When you give the entries again, keep every word as it stands and drop the pictures.
··· Material for this task
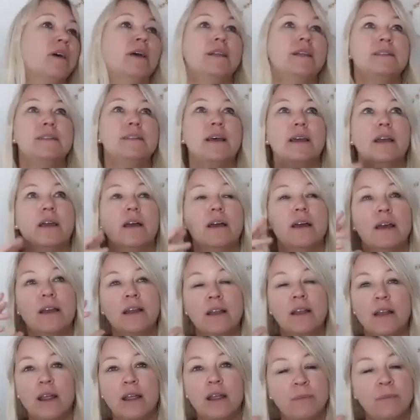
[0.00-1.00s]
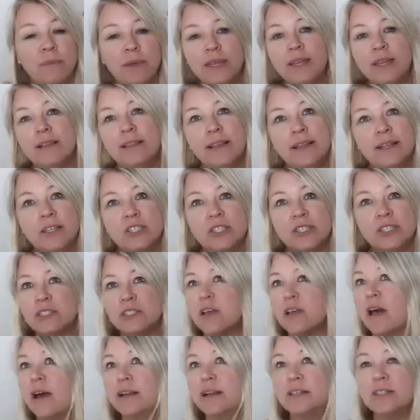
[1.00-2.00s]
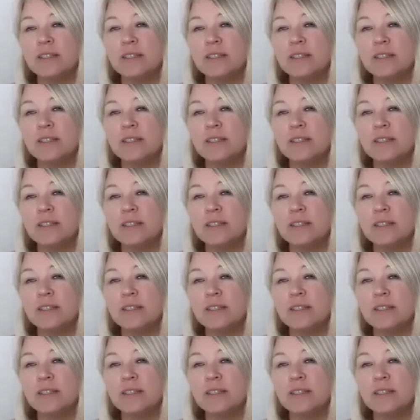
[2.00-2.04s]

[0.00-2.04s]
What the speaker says: It's like immediately she saw it and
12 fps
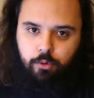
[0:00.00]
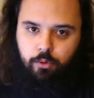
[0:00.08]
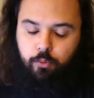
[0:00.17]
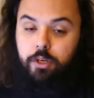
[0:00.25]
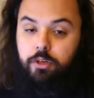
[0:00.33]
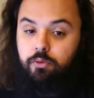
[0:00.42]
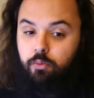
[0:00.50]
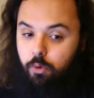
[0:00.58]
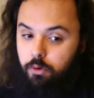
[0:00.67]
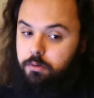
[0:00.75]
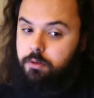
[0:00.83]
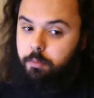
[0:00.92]
which
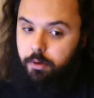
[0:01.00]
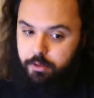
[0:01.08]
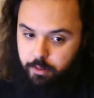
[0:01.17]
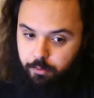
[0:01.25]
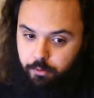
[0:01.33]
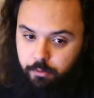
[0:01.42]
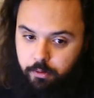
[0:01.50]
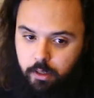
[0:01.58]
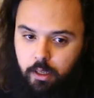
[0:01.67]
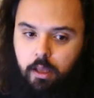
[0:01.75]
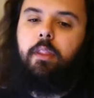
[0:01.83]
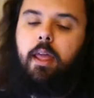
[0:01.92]
was possible,
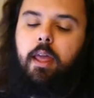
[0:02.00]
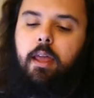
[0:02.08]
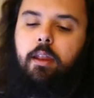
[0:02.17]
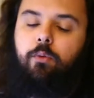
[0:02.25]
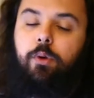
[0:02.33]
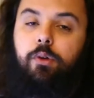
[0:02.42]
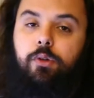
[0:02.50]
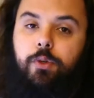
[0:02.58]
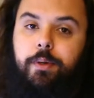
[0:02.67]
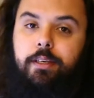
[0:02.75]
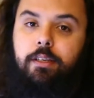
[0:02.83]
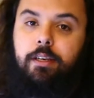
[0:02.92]
and we could do
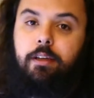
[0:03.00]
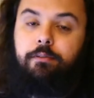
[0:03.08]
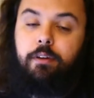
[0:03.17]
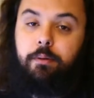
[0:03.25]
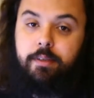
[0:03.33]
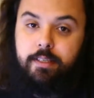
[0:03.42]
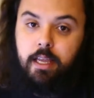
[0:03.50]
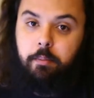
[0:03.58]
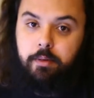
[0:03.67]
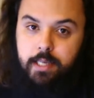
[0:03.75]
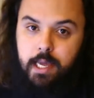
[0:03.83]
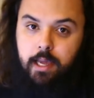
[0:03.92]
it the very
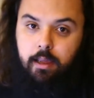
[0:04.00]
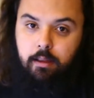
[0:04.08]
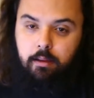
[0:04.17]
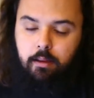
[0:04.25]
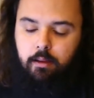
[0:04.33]
same day.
······
■ **Response to this task**
[0.00-1.00s]
[1.00-2.00s]
[2.00-2.04s]

[0.00-2.04s]
What the speaker says: It's like immediately she saw it and
12 fps
[0:00.00]
[0:00.08]
[0:00.17]
[0:00.25]
[0:00.33]
[0:00.42]
[0:00.50]
[0:00.58]
[0:00.67]
[0:00.75]
[0:00.83]
[0:00.92]
which
[0:01.00]
[0:01.08]
[0:01.17]
[0:01.25]
[0:01.33]
[0:01.42]
[0:01.50]
[0:01.58]
[0:01.67]
[0:01.75]
[0:01.83]
[0:01.92]
was possible,
[0:02.00]
[0:02.08]
[0:02.17]
[0:02.25]
[0:02.33]
[0:02.42]
[0:02.50]
[0:02.58]
[0:02.67]
[0:02.75]
[0:02.83]
[0:02.92]
and we could do
[0:03.00]
[0:03.08]
[0:03.17]
[0:03.25]
[0:03.33]
[0:03.42]
[0:03.50]
[0:03.58]
[0:03.67]
[0:03.75]
[0:03.83]
[0:03.92]
it the very
[0:04.00]
[0:04.08]
[0:04.17]
[0:04.25]
[0:04.33]
same day.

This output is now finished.